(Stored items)
»»
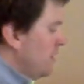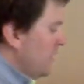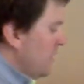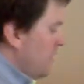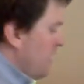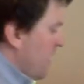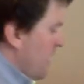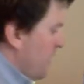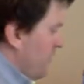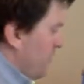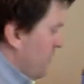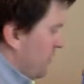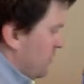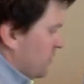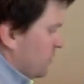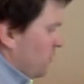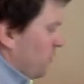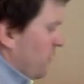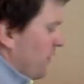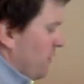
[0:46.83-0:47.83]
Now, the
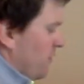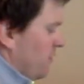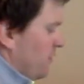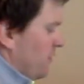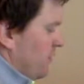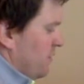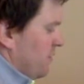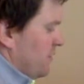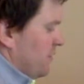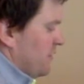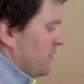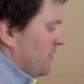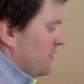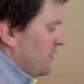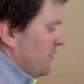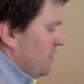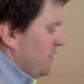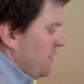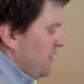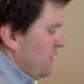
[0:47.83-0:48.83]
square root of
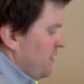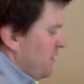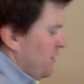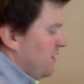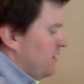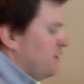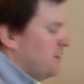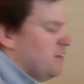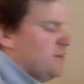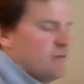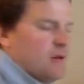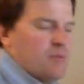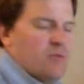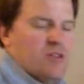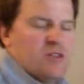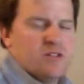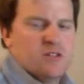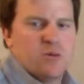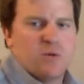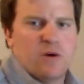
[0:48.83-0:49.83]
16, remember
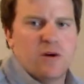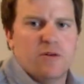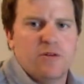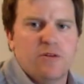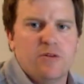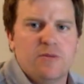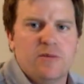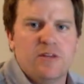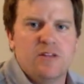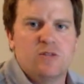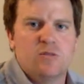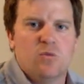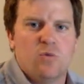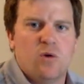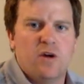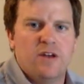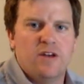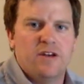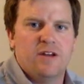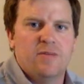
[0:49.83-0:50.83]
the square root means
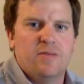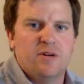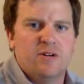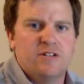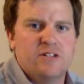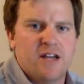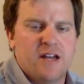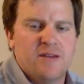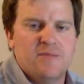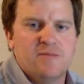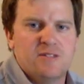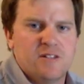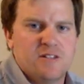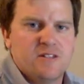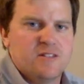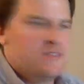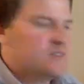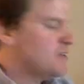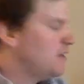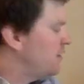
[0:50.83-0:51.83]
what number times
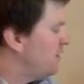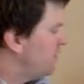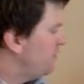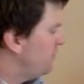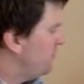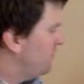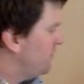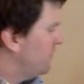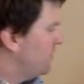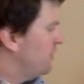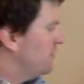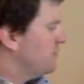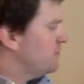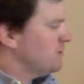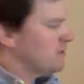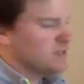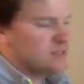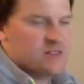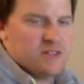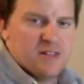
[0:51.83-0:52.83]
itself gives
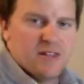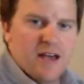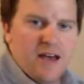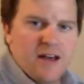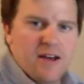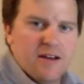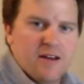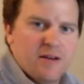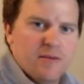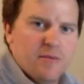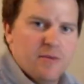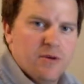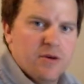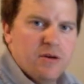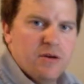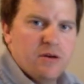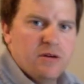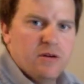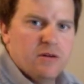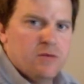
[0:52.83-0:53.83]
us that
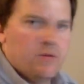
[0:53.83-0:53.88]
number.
««
Action item — Set down the data exactly as it appears, without any images.

Expected answer —
[0:46.83-0:47.83]
Now, the
[0:47.83-0:48.83]
square root of
[0:48.83-0:49.83]
16, remember
[0:49.83-0:50.83]
the square root means
[0:50.83-0:51.83]
what number times
[0:51.83-0:52.83]
itself gives
[0:52.83-0:53.83]
us that
[0:53.83-0:53.88]
number.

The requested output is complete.